▸ PROBLEM DESCRIPTION: From the entries below, tally the lines with "Transcript" in them and reply with that figure only.

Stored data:
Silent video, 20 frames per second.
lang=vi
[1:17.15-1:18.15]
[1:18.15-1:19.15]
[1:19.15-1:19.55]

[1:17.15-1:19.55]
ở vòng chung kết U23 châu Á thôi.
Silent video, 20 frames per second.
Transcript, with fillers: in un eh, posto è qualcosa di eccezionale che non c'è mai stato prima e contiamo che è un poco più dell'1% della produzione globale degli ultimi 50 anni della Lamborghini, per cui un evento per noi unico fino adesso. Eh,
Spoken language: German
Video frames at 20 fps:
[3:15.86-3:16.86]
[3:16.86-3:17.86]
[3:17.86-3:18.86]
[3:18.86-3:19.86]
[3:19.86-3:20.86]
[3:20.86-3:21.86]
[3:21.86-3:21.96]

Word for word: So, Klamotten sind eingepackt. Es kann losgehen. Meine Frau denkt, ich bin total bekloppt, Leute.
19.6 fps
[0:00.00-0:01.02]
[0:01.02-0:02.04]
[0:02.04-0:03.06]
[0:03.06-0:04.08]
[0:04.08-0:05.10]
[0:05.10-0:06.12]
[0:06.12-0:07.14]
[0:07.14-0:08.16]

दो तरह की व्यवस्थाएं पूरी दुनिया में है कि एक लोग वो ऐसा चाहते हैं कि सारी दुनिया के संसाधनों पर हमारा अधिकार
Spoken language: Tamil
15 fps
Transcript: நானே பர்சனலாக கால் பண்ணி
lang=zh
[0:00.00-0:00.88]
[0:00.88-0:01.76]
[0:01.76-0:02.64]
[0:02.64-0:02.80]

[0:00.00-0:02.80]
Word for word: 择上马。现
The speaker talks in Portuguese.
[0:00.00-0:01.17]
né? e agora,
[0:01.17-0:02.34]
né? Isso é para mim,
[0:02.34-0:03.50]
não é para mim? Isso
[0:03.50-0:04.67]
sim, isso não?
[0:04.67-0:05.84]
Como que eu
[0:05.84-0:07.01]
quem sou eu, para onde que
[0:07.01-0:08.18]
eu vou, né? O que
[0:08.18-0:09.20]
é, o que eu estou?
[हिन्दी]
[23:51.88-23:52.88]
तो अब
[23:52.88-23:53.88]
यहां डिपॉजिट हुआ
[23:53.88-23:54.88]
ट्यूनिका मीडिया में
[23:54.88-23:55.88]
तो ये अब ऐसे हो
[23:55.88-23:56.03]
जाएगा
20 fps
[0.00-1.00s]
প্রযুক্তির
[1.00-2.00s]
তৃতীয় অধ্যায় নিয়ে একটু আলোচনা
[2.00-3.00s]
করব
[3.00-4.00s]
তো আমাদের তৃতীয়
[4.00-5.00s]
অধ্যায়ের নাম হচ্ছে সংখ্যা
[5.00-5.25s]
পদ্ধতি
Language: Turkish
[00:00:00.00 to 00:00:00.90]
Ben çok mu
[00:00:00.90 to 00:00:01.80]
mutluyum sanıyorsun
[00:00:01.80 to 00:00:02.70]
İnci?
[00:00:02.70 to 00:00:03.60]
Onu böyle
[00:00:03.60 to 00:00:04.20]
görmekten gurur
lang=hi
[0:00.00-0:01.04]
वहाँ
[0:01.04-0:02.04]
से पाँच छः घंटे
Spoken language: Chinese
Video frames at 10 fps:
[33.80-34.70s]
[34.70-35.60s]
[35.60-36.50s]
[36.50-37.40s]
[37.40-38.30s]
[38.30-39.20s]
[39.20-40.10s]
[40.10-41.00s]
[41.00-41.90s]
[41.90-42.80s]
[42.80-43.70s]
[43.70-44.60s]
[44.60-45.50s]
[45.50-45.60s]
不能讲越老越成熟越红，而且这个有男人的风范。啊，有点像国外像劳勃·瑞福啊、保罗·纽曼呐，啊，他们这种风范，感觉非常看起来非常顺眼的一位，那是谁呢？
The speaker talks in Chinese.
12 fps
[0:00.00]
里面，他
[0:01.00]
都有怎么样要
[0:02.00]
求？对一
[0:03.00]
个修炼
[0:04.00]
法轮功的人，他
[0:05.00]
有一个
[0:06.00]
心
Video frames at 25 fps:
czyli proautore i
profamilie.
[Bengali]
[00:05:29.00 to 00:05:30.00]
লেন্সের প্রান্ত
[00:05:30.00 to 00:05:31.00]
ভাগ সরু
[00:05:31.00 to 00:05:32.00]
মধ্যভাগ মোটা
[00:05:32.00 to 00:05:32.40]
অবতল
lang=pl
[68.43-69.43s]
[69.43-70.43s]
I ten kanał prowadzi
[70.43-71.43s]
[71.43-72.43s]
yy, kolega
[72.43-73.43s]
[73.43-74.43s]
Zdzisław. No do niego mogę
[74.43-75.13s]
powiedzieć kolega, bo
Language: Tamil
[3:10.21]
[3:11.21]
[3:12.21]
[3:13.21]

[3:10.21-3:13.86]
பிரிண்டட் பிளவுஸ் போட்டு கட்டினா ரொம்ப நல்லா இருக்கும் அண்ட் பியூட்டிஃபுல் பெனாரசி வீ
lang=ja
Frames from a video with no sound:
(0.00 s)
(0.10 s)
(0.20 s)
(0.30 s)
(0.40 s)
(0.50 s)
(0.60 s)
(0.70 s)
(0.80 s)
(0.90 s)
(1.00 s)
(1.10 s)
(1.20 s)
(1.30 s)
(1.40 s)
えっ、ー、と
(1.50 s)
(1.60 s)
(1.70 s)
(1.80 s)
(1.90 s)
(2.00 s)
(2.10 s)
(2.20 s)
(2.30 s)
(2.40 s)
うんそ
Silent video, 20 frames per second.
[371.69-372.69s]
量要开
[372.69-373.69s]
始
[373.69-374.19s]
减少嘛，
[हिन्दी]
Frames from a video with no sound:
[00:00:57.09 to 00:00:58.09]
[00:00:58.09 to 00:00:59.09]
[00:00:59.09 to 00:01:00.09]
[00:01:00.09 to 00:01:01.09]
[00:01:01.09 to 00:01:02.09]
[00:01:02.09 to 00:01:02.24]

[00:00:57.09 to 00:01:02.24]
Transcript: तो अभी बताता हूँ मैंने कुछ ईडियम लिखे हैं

▸ SOLUTION TO THIS EXERCISE: 3